When Terror Groups Stop Hiding: The New Battle for Territory in West Africa

Daniel Lamptey, ARN Correspondent, Accra
July 1, 2026
Africa News

For much of the last decade, counterterrorism strategy across the Sahel rested on a single working assumption: extremist groups wanted mobility, not territory. Strike, withdraw, disperse, and strike again. According to Professor Kwesi Aning, a security consultant and former Director of Research and Academic Affairs at the Kofi Annan International Peacekeeping Training Centre, that assumption has quietly failed.

Speaking at a public dialogue in Accra convened by the One Ghana Movement and the Ghana Armed Forces Command and Staff College, Aning argued that armed groups in Mali, Burkina Faso, and Niger have shifted their strategic logic entirely. "They no longer only want to attack the state," he said. "They want to replace it."

From Insurgency to Shadow Governance

The distinction matters because it changes what these groups are actually fighting for, and therefore how states must respond.
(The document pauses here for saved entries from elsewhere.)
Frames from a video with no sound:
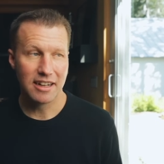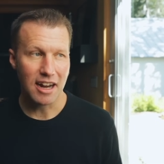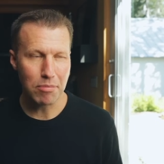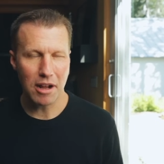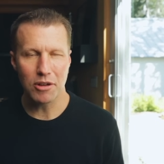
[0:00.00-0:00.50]

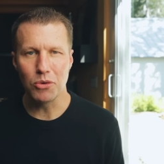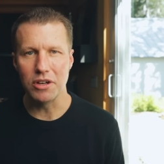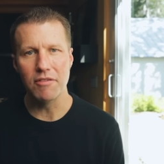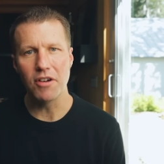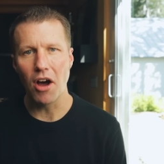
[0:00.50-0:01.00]
I probably
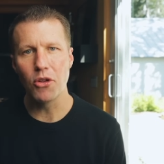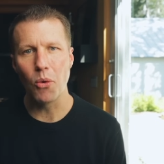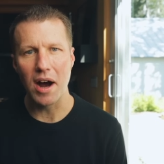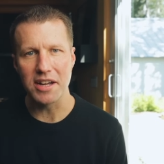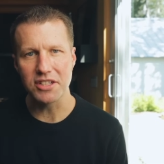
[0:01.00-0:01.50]
wouldn't have
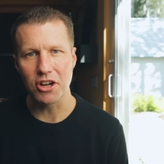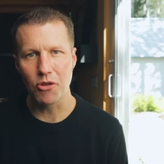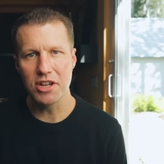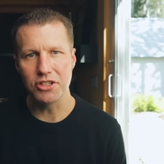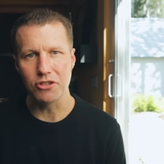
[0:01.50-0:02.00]
otherwise
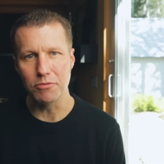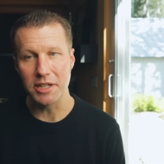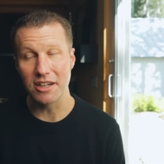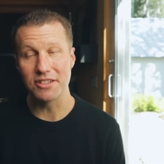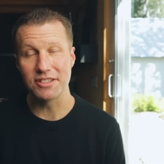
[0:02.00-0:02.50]
agreed to
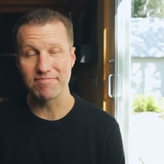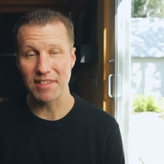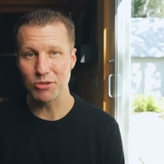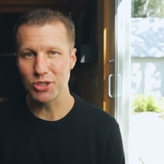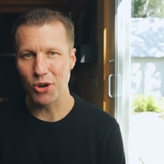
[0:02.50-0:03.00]
because I was so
An insurgency seeking mobility can be contained through patrol, denial, and disruption. A movement seeking territorial control requires something closer to state building in reverse: contesting taxation, service delivery, and local legitimacy in places where government presence has thinned or disappeared entirely.

Aning pointed to Mali as the clearest case. Groups including Jama'at Nusrat al Islam wal Muslimin and Islamic State affiliates have demonstrated what he described as increasing operational sophistication and logistical capability, coordinating multi front attacks while directly challenging state authority. Reports of high level targeting, including attacks reaching senior political and security leadership, and the issuing of symbolic bounties against state officials, reflect a posture that goes beyond disruption. It is a contest over who governs.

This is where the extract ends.